--- SOURCE RECORDS ---

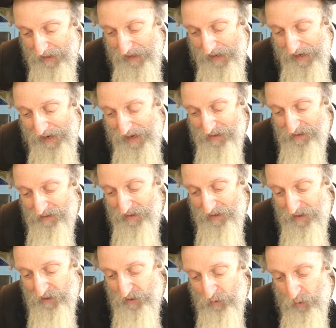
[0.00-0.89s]
and
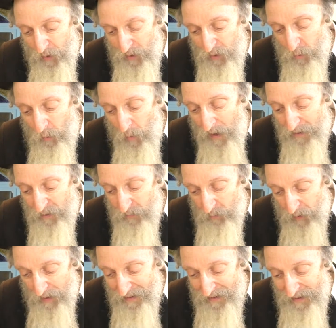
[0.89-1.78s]
is going to want to
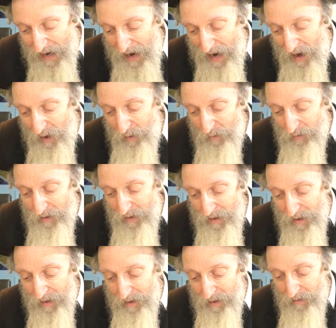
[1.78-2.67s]
bring down
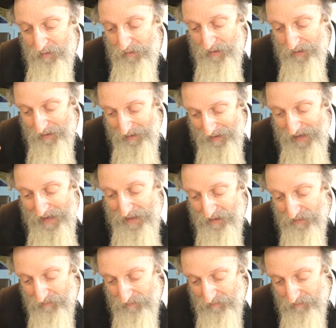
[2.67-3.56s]
the
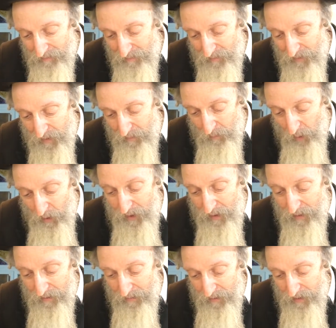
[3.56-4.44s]
Chaim, the
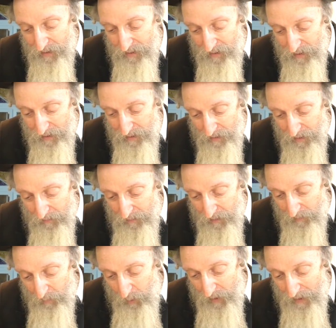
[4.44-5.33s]
Moichin,
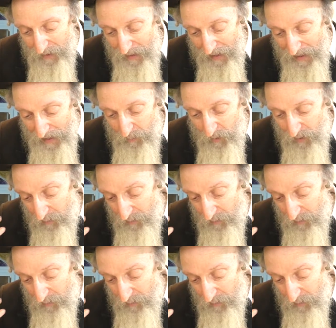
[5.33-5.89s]
the Ema,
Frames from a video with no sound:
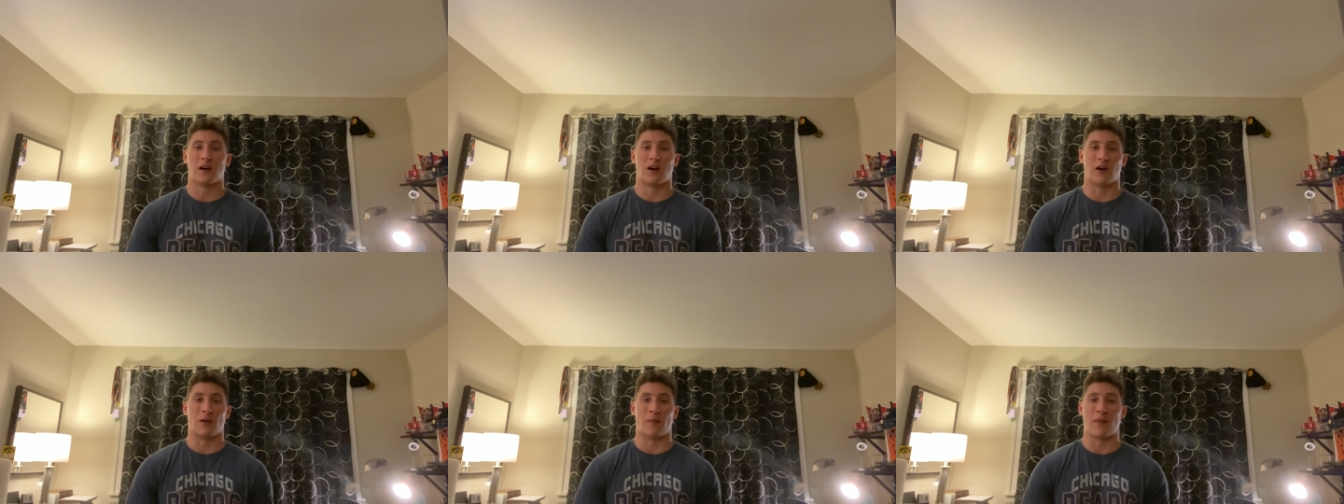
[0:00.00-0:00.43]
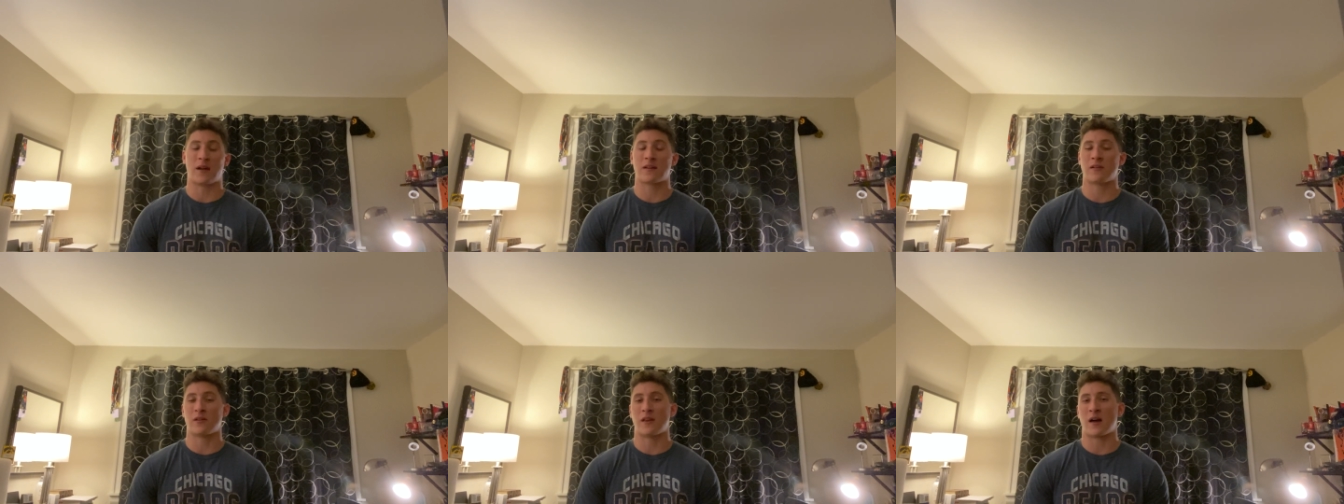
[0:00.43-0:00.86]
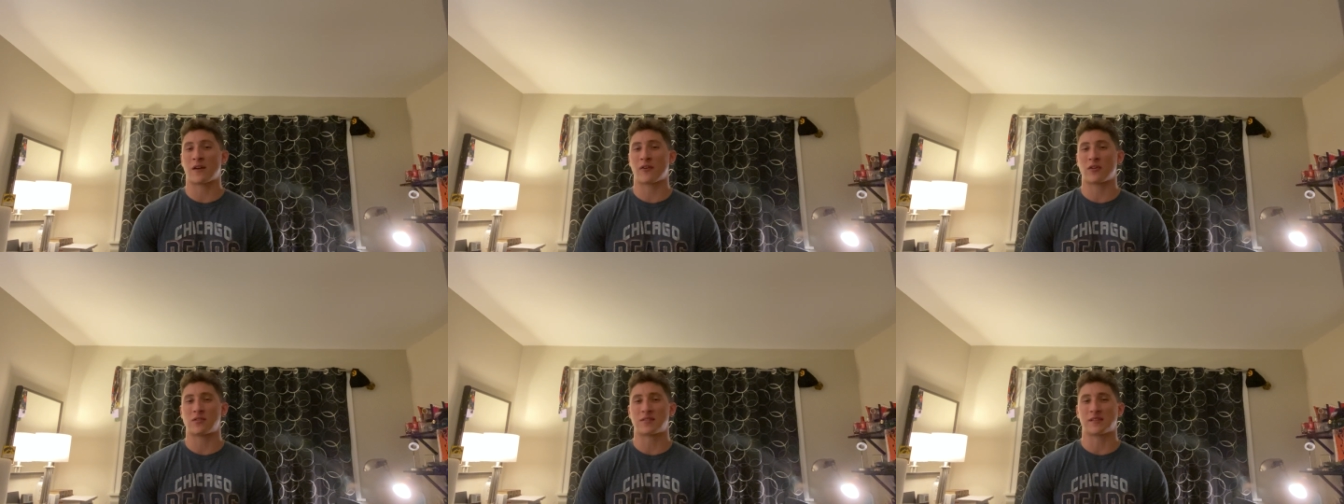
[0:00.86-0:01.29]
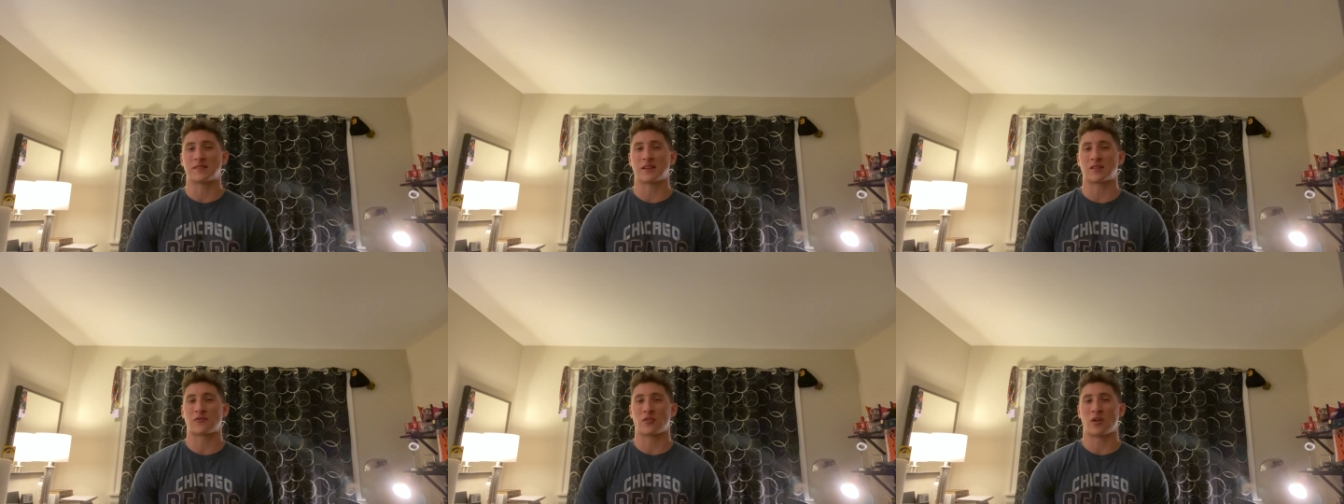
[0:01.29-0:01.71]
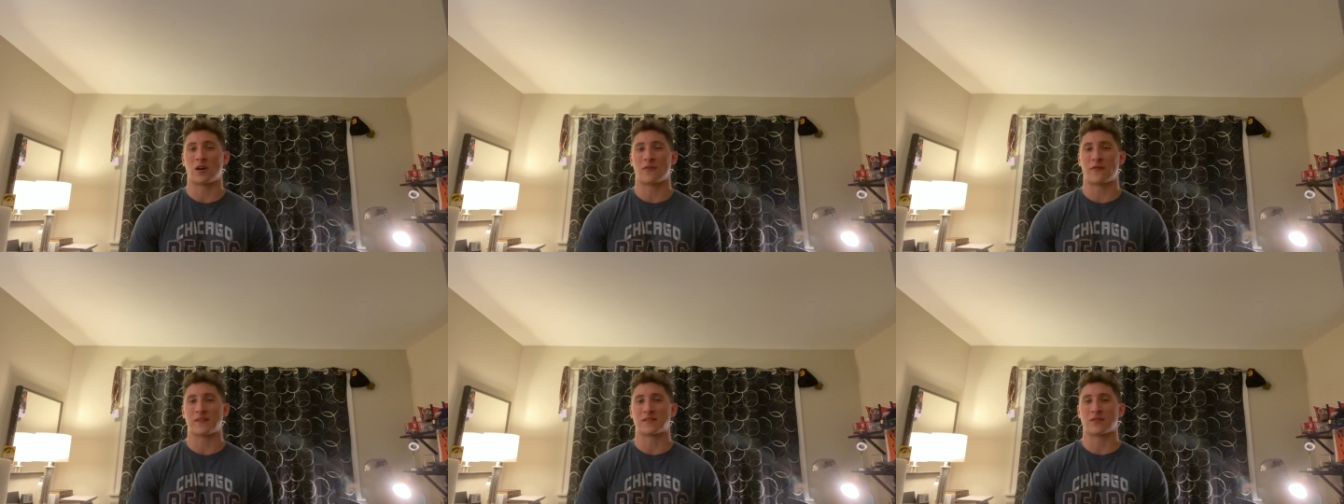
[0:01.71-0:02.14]
Not a very successful
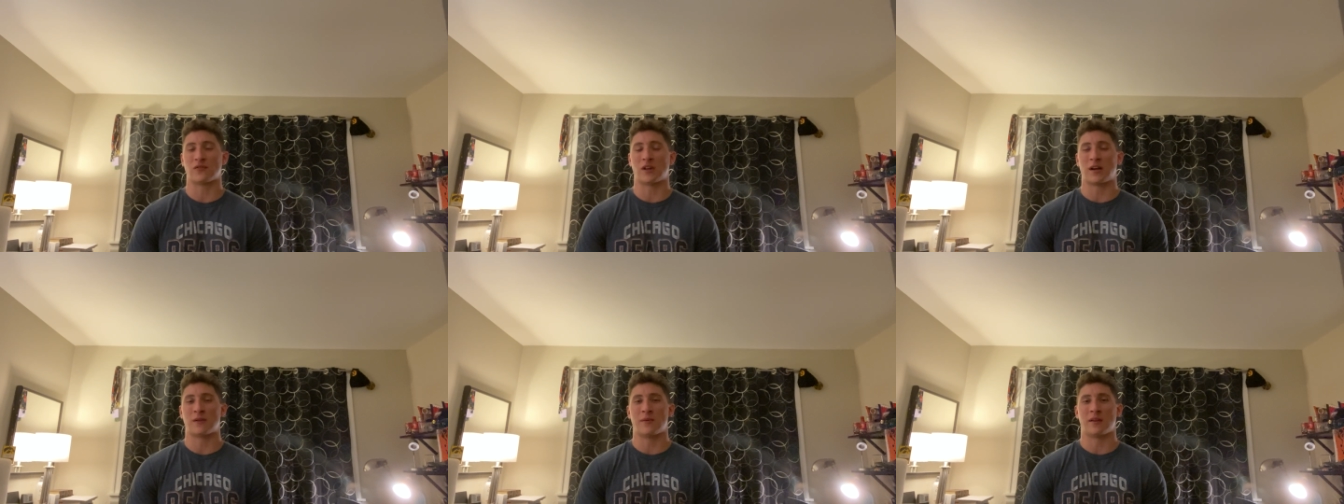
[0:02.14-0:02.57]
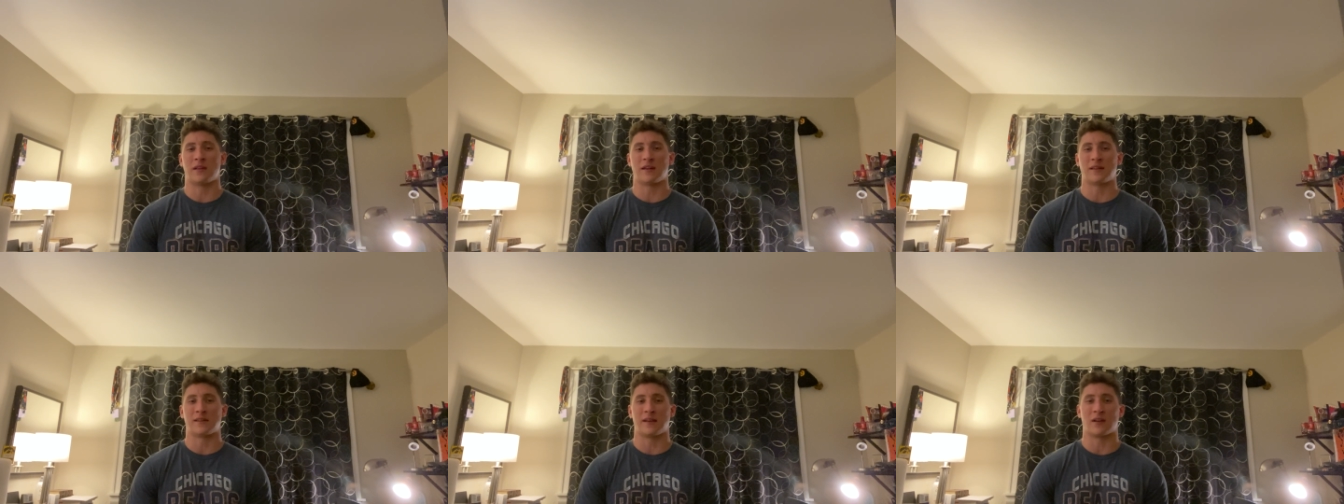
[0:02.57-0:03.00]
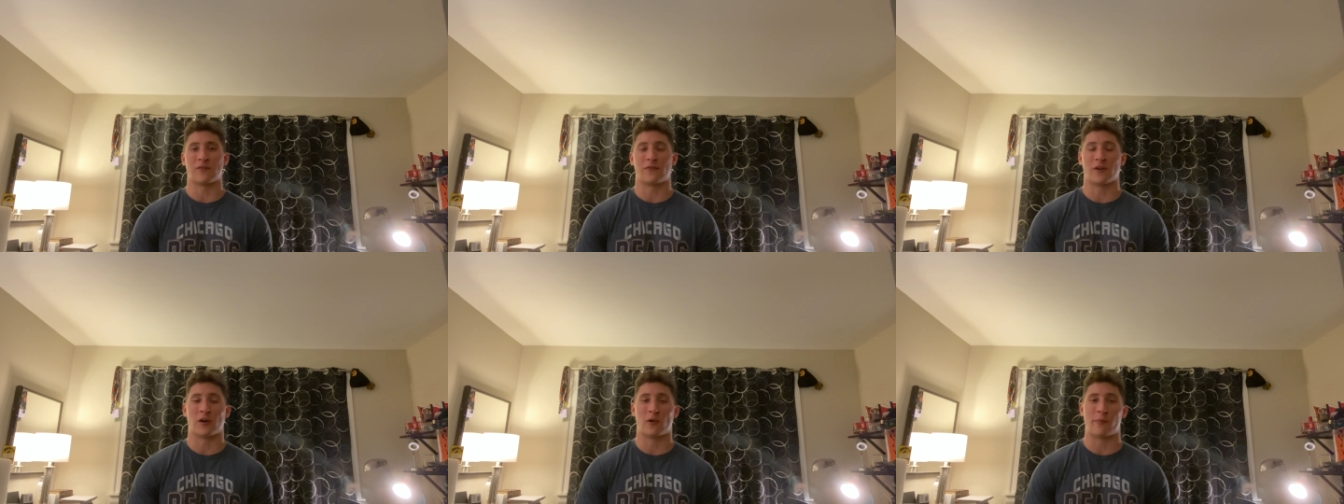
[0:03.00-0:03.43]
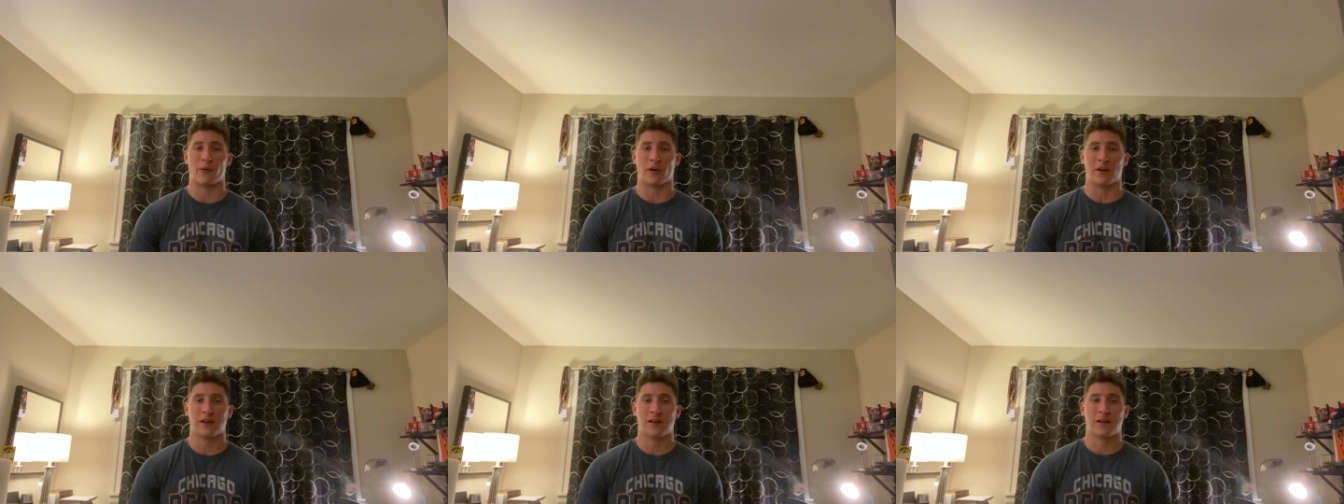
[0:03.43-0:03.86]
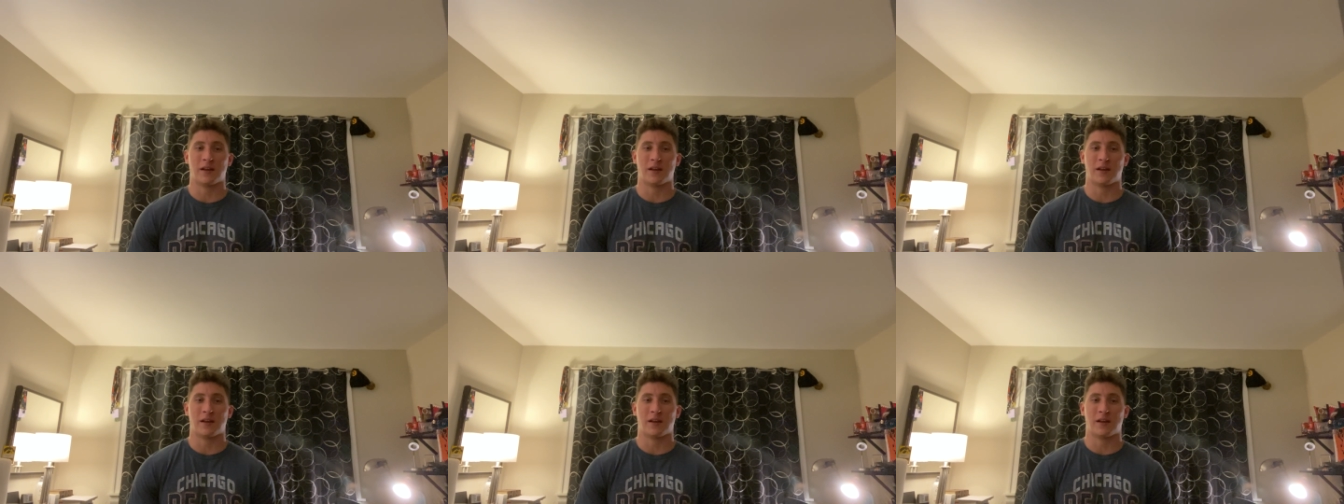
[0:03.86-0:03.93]
offensive lineman in the NFL, but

---

Go through the entries and retype them exactly, except for the images.

[0.00-0.89s]
and
[0.89-1.78s]
is going to want to
[1.78-2.67s]
bring down
[2.67-3.56s]
the
[3.56-4.44s]
Chaim, the
[4.44-5.33s]
Moichin,
[5.33-5.89s]
the Ema,
Frames from a video with no sound:
[0:00.00-0:00.43]
[0:00.43-0:00.86]
[0:00.86-0:01.29]
[0:01.29-0:01.71]
[0:01.71-0:02.14]
Not a very successful
[0:02.14-0:02.57]
[0:02.57-0:03.00]
[0:03.00-0:03.43]
[0:03.43-0:03.86]
[0:03.86-0:03.93]
offensive lineman in the NFL, but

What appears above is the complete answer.